Critics have called Garth Fagan “a true original,” “a genuine leader,” and “one of the great reformers of modern dance.” Fagan is the founder and artistic director of the award-winning and internationally acclaimed Garth Fagan Dance, now celebrating its 45th Anniversary season. A Tony and Olivier award winner, Fagan continually renews his own distinctive dance vocabulary, which draws on many sources: sense of weight in modern dance, torso-centered movement and energy of Afro-Caribbean, speed and precision of ballet, and the rule breaking experimentation of the post-moderns. “Originality has always been Mr. Fagan’s strong suit, not least in his transformation of recognizable idioms into a dance language that looks not only fresh but even idiosyncratic,” writes Anna Kisselgoff of The New York Times.
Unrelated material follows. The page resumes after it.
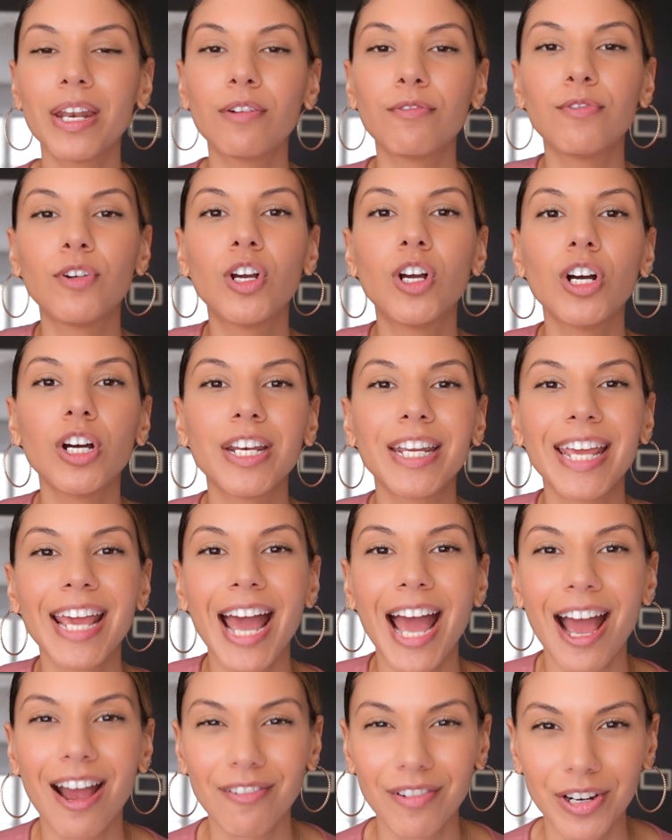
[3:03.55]
of good
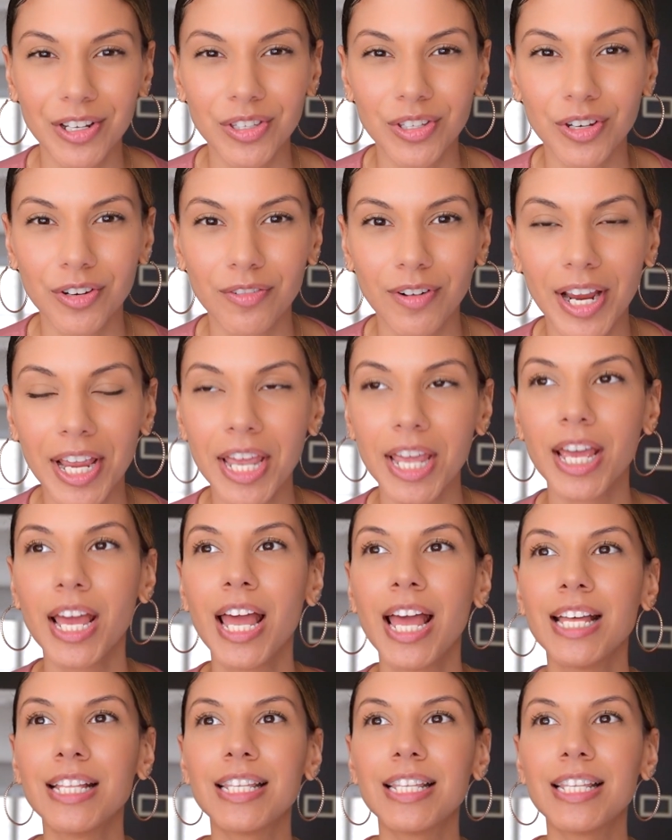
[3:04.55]
character, right?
For his path-breaking choreography for Walt Disney’s The Lion King, Fagan was awarded the prestigious 1998 Tony Award for Best Choreography. He also received the 1998 Drama Desk Award, 1998 Outer Critics Circle Award, 1998 Astaire Award, 2000 Laurence Olivier Award, 2001 Ovation Award, and the 2004 Helpmann Award for his work on the Broadway musical, which opened in fall 1997 to extraordinary critical praise. Fagan’s distinguished work in the theatre also includes the first fully staged production of the Duke Ellington street opera, Queenie Pie at the Kennedy Center in 1986 and the opening production of Joseph Papp’s New York Shakespeare Festival’s Shakespeare Marathon: A Midsummer Night’s Dream, (1988), set in Brazil and directed by A.J. Antoon.
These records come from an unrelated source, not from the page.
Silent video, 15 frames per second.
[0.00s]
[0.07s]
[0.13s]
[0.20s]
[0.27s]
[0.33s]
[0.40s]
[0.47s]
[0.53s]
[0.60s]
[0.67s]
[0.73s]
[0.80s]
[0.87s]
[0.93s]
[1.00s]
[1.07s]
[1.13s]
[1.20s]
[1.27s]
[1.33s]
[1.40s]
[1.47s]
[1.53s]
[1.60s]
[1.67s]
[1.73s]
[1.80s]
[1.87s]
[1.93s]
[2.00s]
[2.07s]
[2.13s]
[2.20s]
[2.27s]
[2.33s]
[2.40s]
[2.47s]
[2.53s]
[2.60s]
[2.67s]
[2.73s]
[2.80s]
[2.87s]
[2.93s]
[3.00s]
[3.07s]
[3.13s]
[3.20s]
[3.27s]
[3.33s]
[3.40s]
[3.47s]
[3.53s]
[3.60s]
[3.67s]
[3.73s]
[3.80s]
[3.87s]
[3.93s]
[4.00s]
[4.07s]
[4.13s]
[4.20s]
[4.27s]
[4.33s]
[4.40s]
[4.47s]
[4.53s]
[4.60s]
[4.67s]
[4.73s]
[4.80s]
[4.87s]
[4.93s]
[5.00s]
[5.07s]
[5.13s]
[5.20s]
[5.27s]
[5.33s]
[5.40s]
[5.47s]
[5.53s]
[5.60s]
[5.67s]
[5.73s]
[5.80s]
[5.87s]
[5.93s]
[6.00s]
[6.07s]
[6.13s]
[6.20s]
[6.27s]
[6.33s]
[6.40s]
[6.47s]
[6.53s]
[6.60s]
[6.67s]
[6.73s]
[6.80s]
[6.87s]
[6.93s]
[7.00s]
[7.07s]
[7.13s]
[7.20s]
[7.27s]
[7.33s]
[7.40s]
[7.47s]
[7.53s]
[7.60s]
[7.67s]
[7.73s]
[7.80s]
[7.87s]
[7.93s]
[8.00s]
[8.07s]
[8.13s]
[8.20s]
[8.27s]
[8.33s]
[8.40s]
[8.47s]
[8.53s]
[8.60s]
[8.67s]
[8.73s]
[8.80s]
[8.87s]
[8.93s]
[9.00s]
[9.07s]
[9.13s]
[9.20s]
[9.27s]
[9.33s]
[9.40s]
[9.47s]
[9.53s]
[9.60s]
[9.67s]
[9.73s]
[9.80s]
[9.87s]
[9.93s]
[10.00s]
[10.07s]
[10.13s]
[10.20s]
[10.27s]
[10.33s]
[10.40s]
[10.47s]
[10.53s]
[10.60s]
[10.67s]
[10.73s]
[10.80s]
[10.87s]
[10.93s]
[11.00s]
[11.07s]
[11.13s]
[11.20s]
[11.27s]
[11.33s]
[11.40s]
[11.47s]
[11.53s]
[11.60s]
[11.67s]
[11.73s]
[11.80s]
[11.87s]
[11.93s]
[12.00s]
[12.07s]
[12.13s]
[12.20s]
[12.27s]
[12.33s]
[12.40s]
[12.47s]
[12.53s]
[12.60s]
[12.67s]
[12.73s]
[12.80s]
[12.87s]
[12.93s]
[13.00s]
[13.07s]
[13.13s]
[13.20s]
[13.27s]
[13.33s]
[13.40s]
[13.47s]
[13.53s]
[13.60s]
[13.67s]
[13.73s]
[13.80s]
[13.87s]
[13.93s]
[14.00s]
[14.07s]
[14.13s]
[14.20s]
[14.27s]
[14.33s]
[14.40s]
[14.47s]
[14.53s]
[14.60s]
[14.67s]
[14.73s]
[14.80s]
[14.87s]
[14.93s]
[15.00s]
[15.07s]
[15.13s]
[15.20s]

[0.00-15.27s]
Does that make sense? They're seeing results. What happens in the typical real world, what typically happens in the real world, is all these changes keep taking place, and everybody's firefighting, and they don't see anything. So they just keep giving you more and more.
In the world of concert dance, Fagan choreographs primarily for Garth Fagan Dance. His recent work, Mudan 175/39, was named by The New York Times as the third of the top six dance watching moments of 2009. Fagan has also produced commissions for a number of leading companies, including his first work en pointe, Footprints Dressed in Red, for the Dance Theatre of Harlem; a solo for Judith Jamison, Scene Seen for the debut of the Jamison Project; Jukebox for Alvin for the Alvin Ailey American Dance Theater; and Never No Lament for the Jose Limon Company; and Ellington Elation, part of a triad of pieces commissioned by New York City Ballet in honor of Duke Ellington’s centenary and New York City Ballet’s 50th anniversary. Fagan began his career when he toured Latin America with Ivy Baxter and her national dance company from Jamaica. Baxter, and two other famed dance teachers from the Caribbean, Pearl Primus and Lavinia Williams, were major influences on Fagan. In New York City, Fagan studied with Martha Graham, Jose Limon, Mary Hinkson, and Alvin Ailey, who were all central to his development. Fagan was director of Detroit’s All-City Dance Company, and principal soloist and choreographer for Detroit Contemporary Dance Company and Dance Theatre of Detroit.